[WHAT TO PRODUCE] Print every record below exactly as it stands, but leave out the pictures.

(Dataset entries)
- - -

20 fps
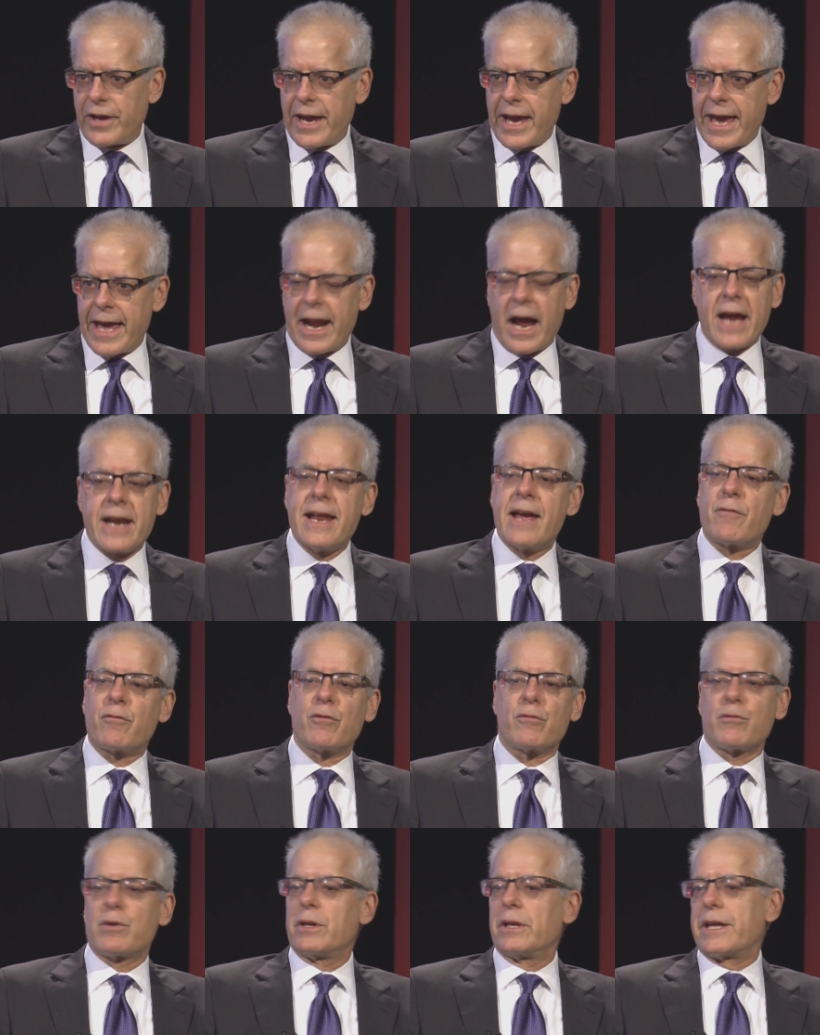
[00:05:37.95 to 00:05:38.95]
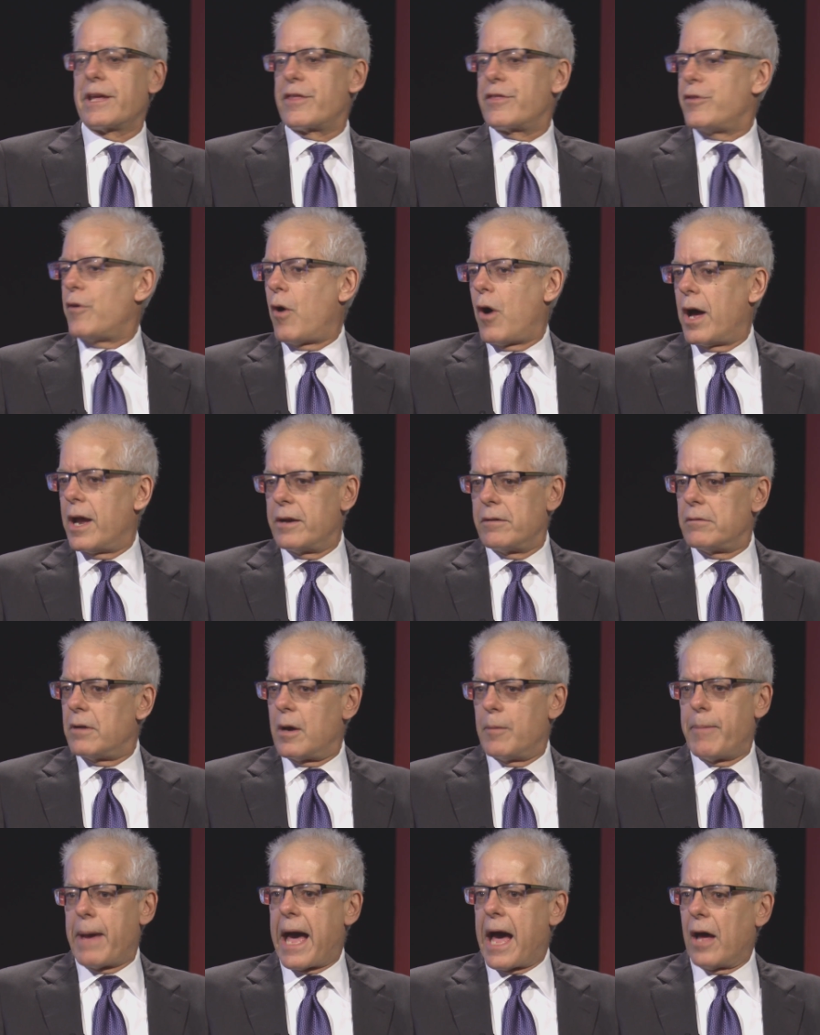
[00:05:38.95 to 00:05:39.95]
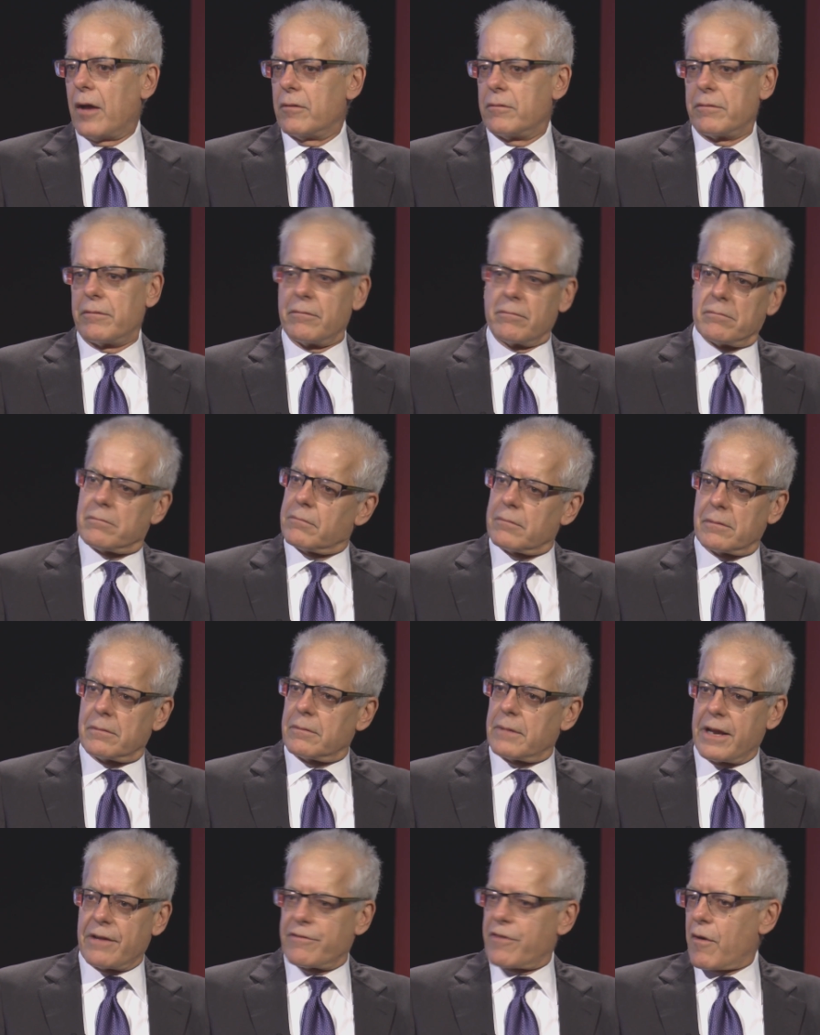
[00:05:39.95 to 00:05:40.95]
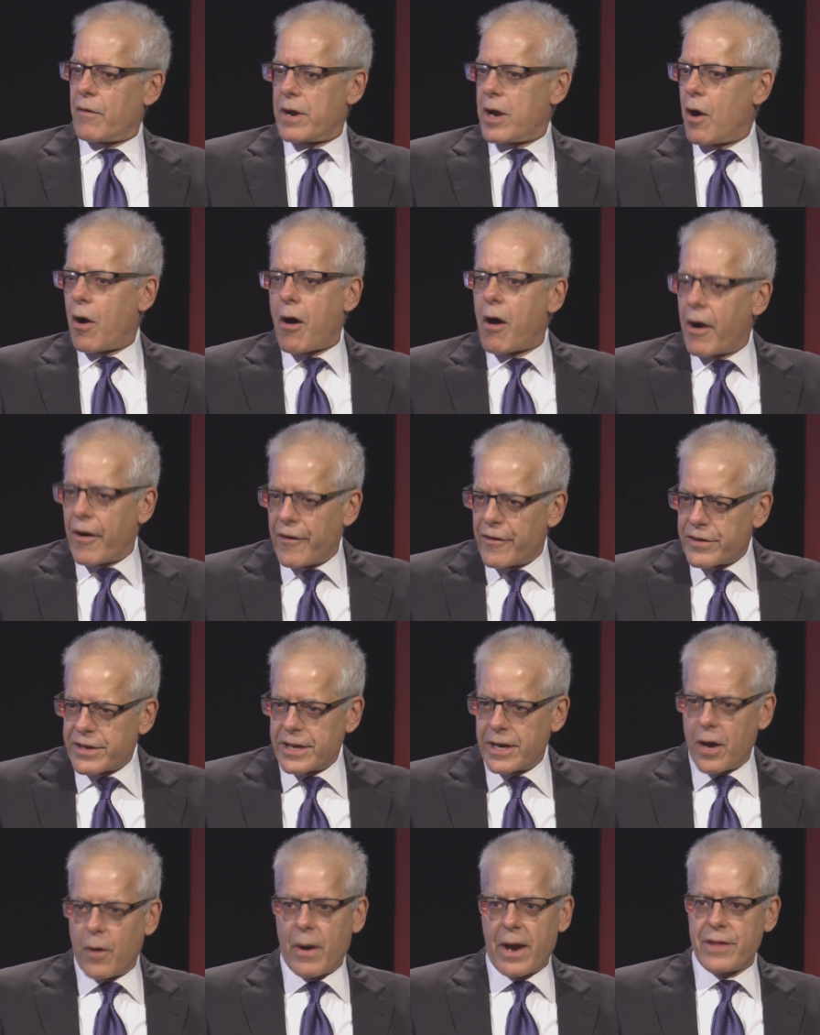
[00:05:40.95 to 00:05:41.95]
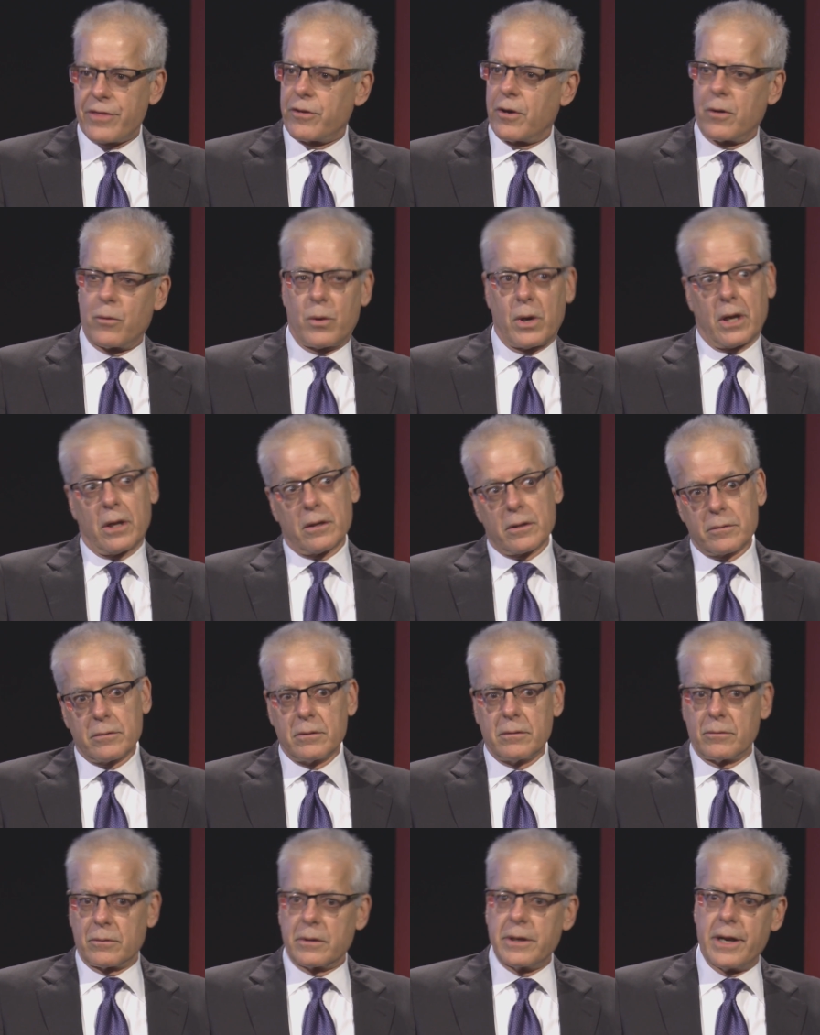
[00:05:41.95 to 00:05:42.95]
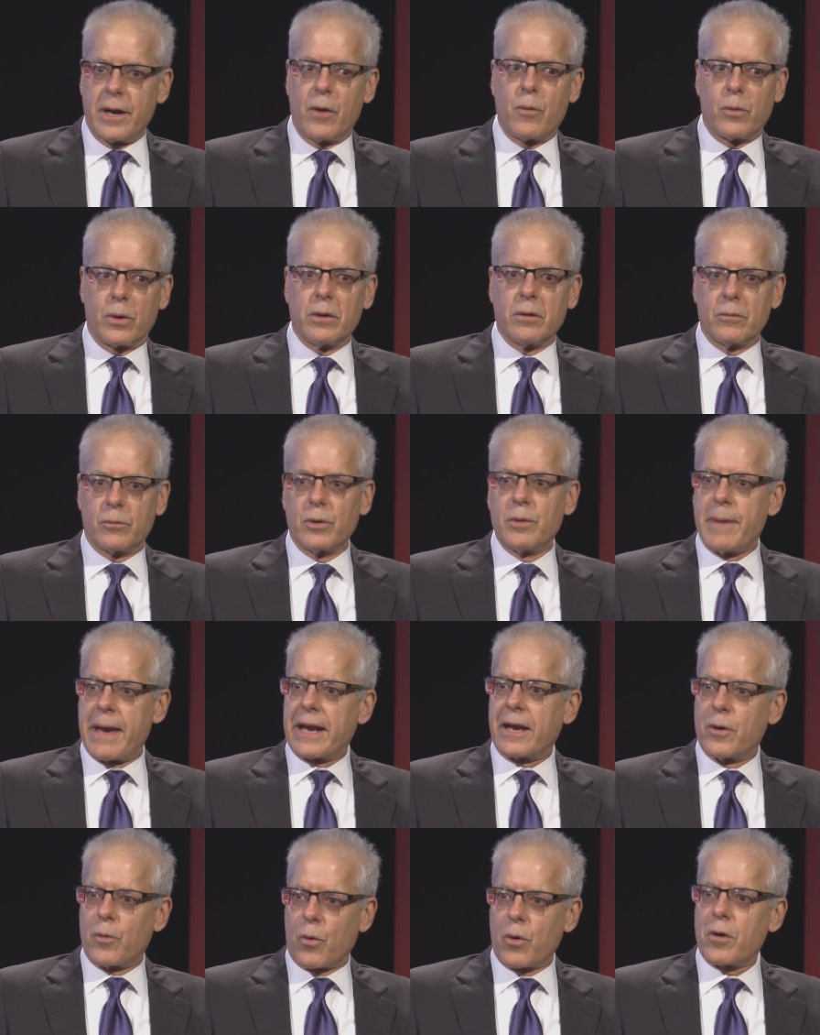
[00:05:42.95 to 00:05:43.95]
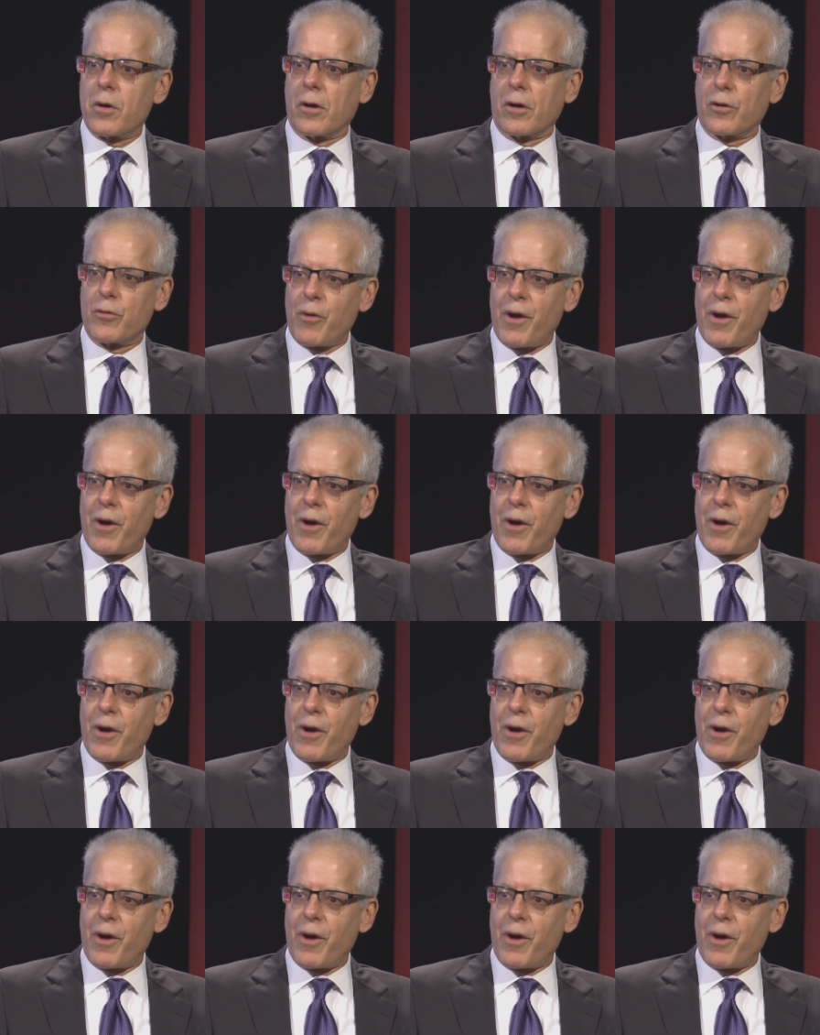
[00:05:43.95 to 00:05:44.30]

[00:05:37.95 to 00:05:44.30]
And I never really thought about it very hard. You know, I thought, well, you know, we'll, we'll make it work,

- - -

[RESPONSE BELOW]
20 fps
[00:05:37.95 to 00:05:38.95]
[00:05:38.95 to 00:05:39.95]
[00:05:39.95 to 00:05:40.95]
[00:05:40.95 to 00:05:41.95]
[00:05:41.95 to 00:05:42.95]
[00:05:42.95 to 00:05:43.95]
[00:05:43.95 to 00:05:44.30]

[00:05:37.95 to 00:05:44.30]
And I never really thought about it very hard. You know, I thought, well, you know, we'll, we'll make it work,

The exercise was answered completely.